Task statement: Once the pictures are set aside, transcribe the remaining data exactly.

━━━ Exercise data ━━━

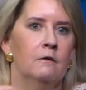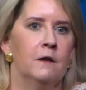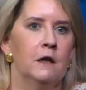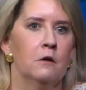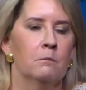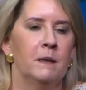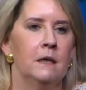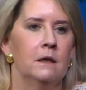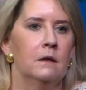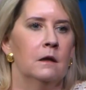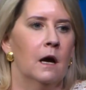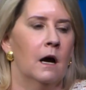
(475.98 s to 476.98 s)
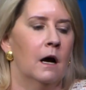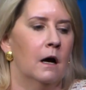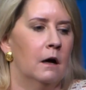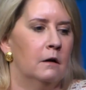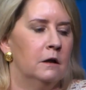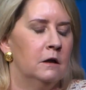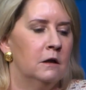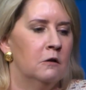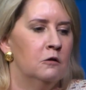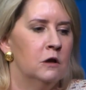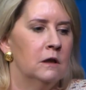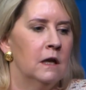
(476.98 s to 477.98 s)
of the European
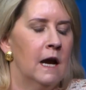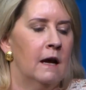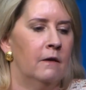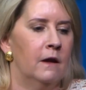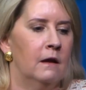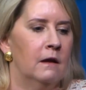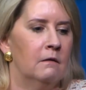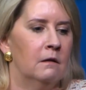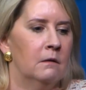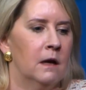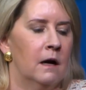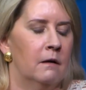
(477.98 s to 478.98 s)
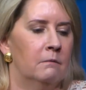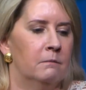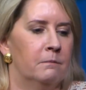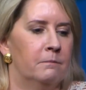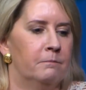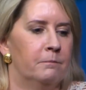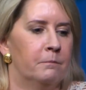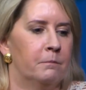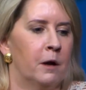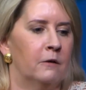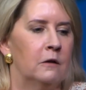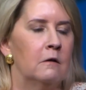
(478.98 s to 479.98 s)
Union and the
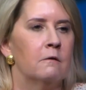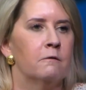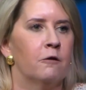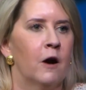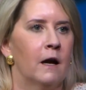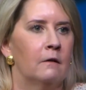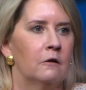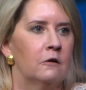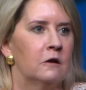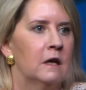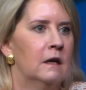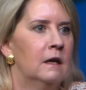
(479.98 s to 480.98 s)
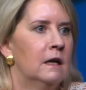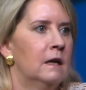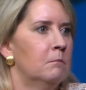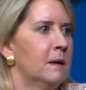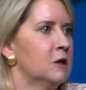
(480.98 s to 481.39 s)
president of France in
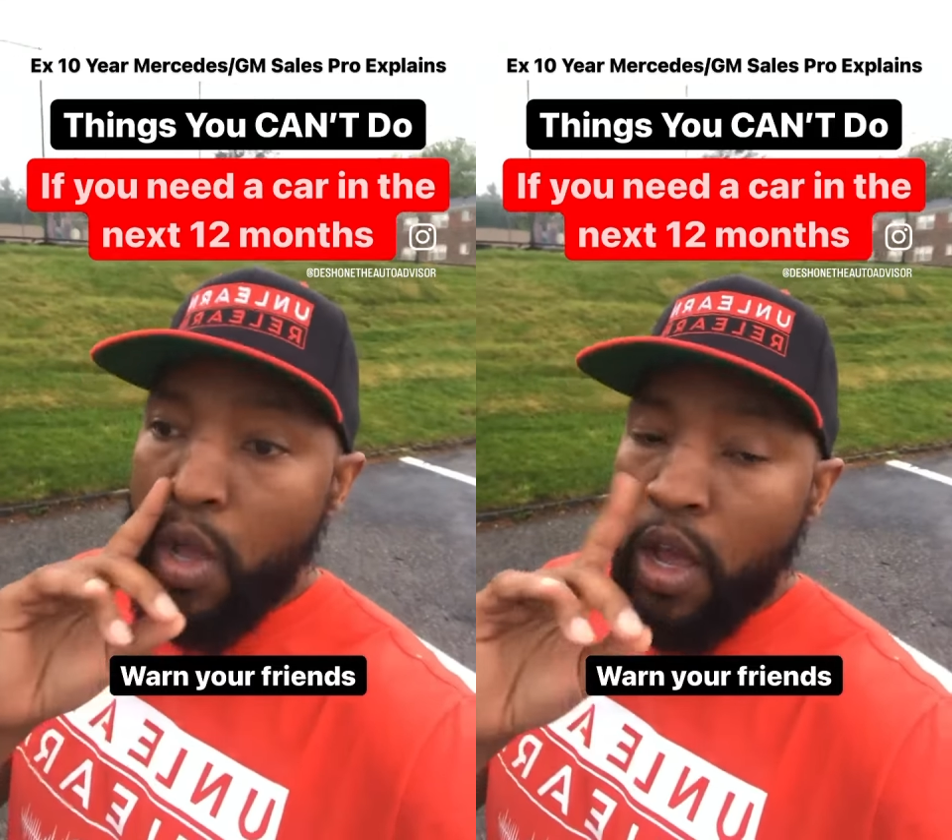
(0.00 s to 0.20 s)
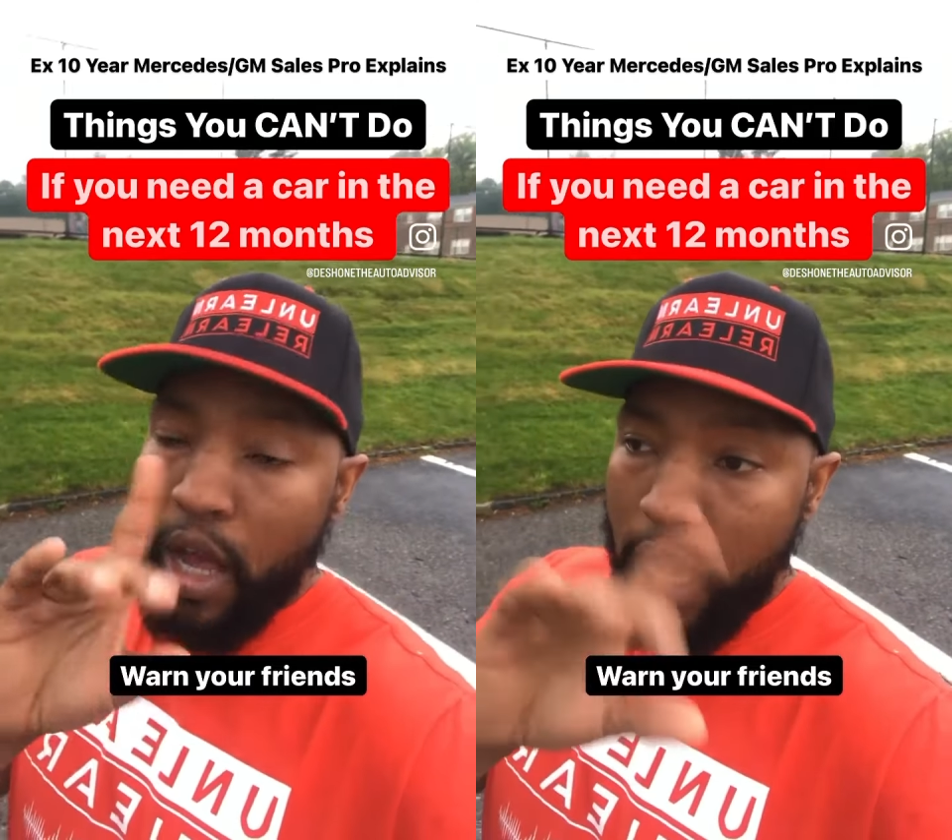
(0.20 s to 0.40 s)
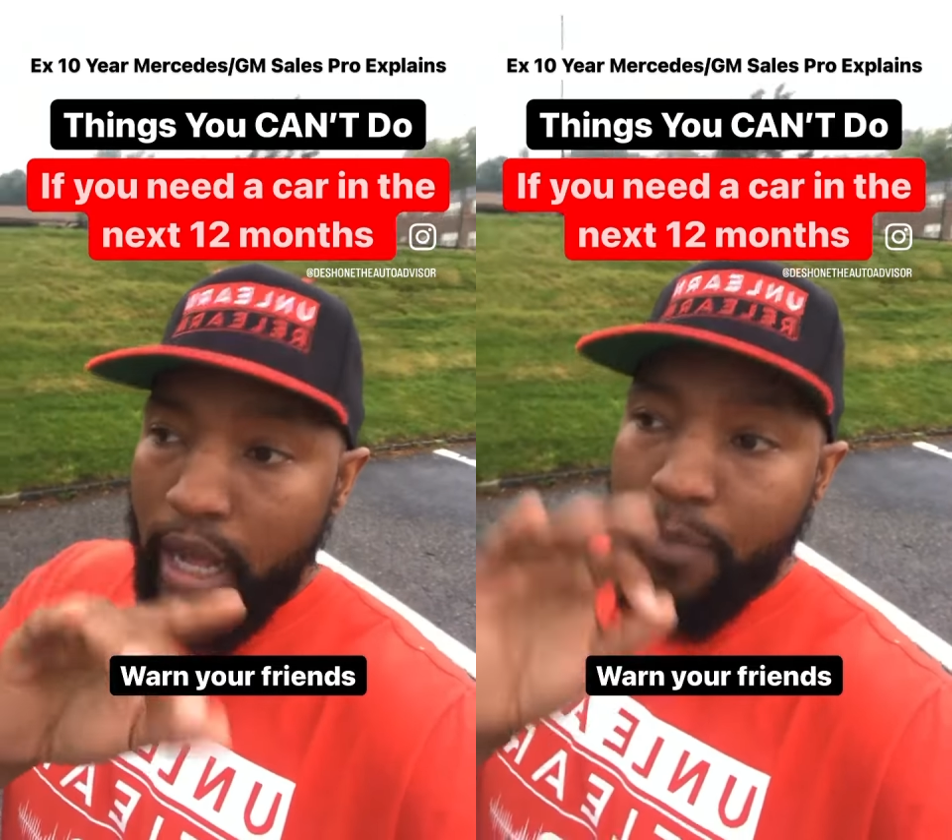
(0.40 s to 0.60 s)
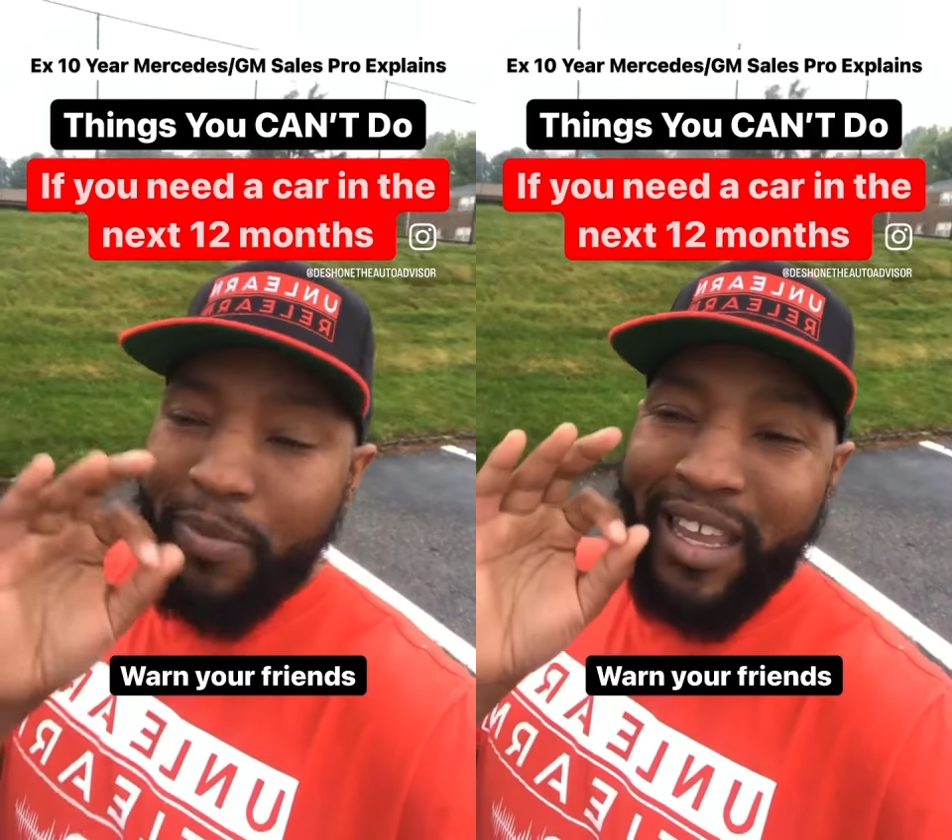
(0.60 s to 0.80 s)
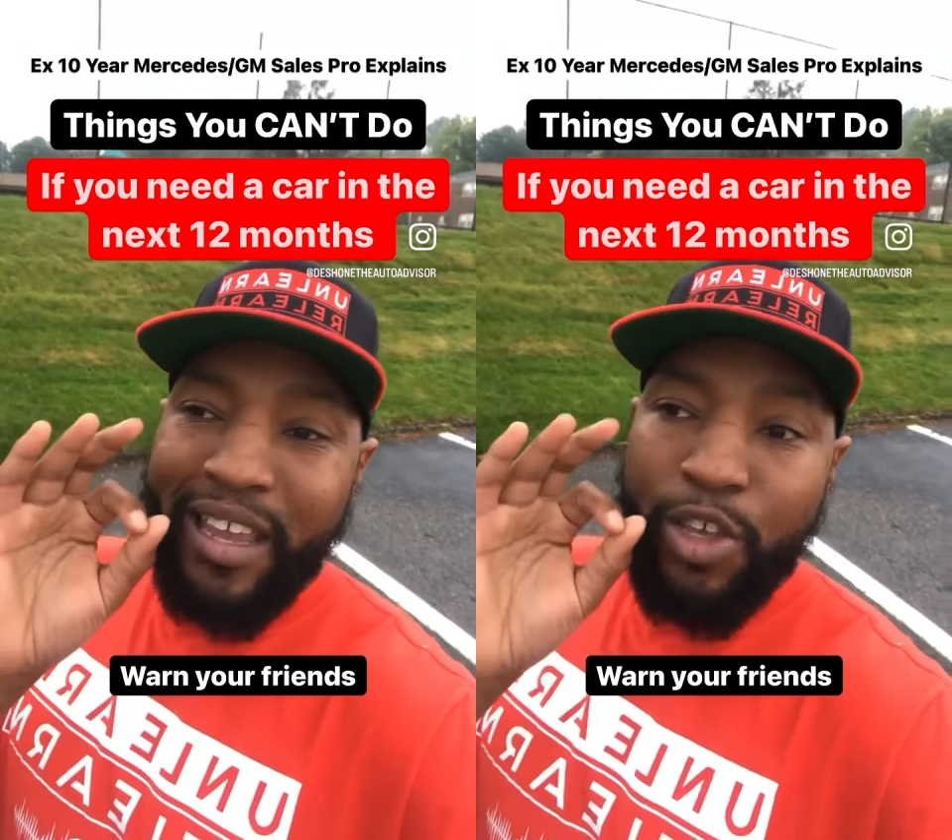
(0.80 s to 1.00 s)
Um,
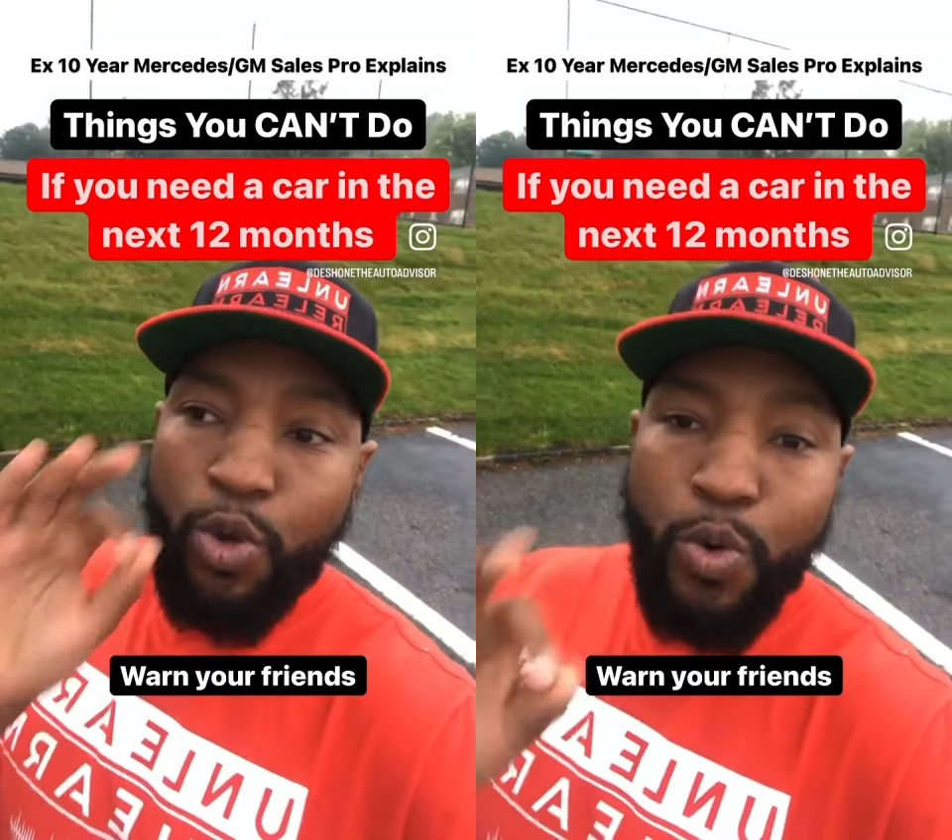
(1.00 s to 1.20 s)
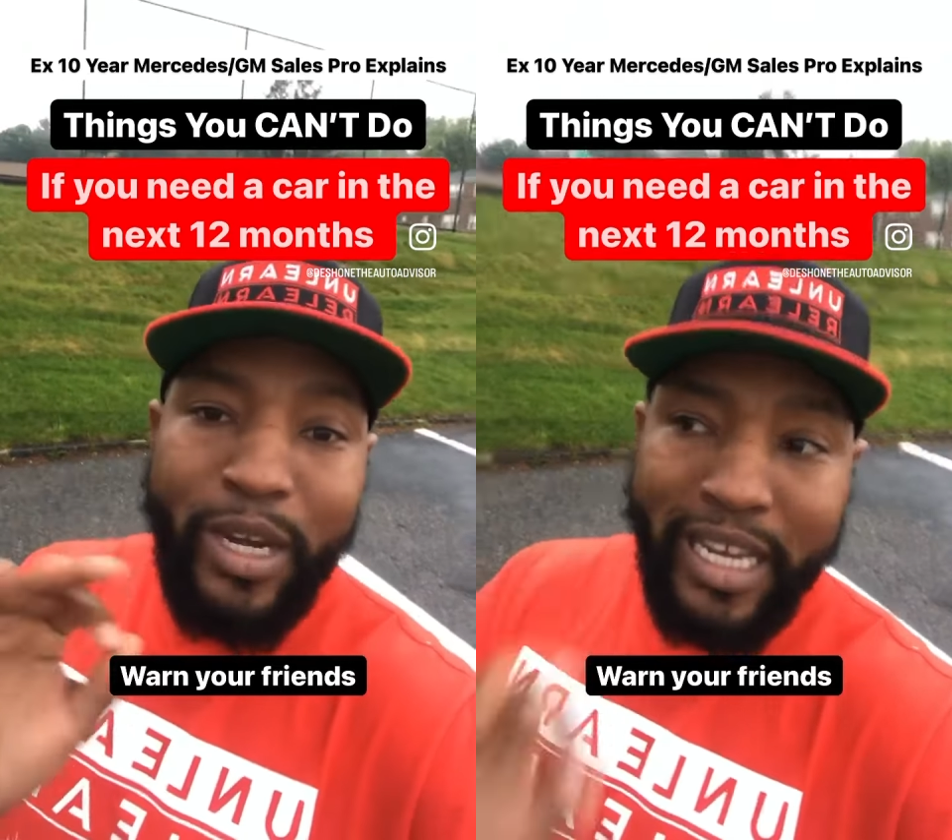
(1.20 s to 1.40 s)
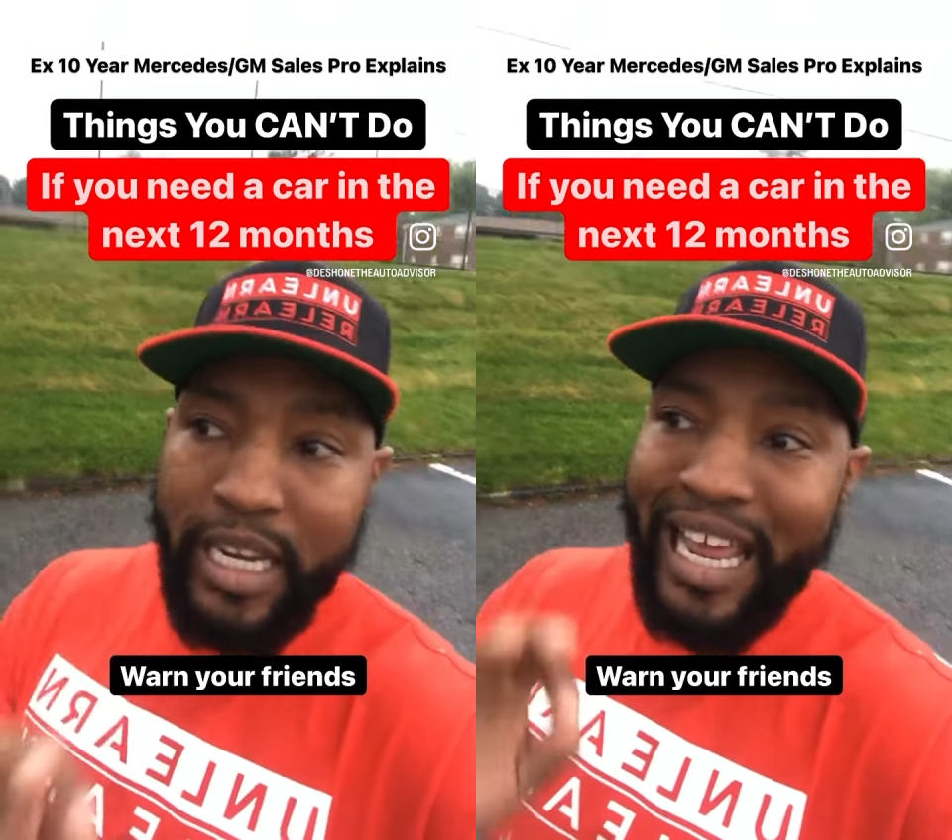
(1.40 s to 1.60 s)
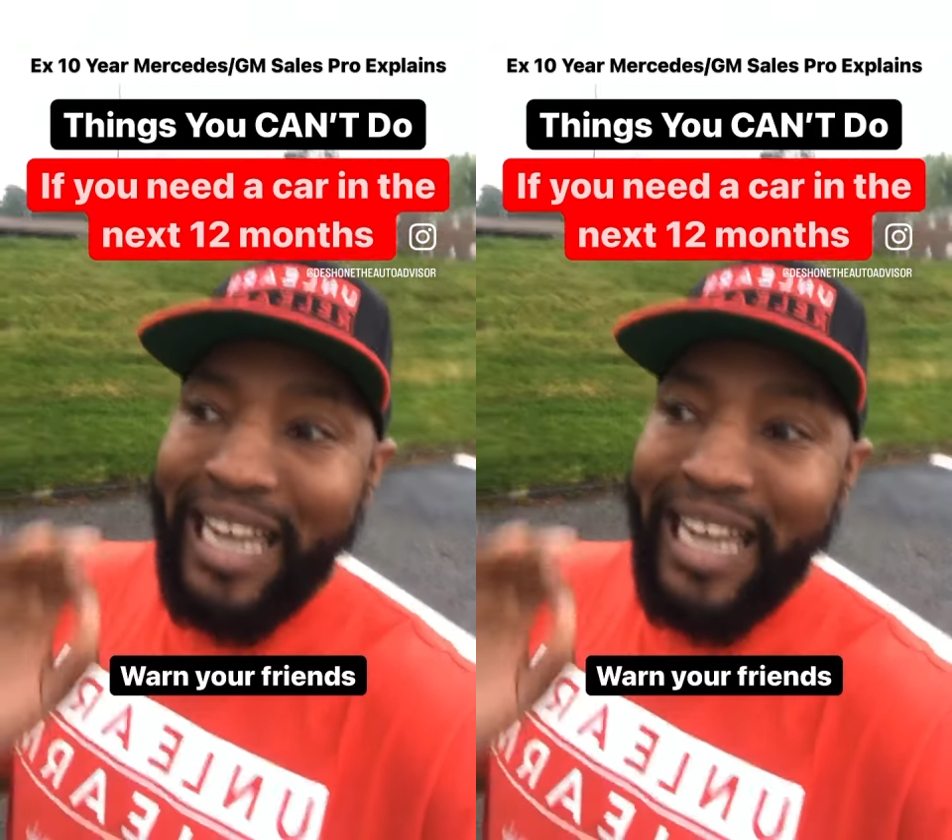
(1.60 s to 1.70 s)
it, you need at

━━━

Task solution:
(475.98 s to 476.98 s)
(476.98 s to 477.98 s)
of the European
(477.98 s to 478.98 s)
(478.98 s to 479.98 s)
Union and the
(479.98 s to 480.98 s)
(480.98 s to 481.39 s)
president of France in
(0.00 s to 0.20 s)
(0.20 s to 0.40 s)
(0.40 s to 0.60 s)
(0.60 s to 0.80 s)
(0.80 s to 1.00 s)
Um,
(1.00 s to 1.20 s)
(1.20 s to 1.40 s)
(1.40 s to 1.60 s)
(1.60 s to 1.70 s)
it, you need at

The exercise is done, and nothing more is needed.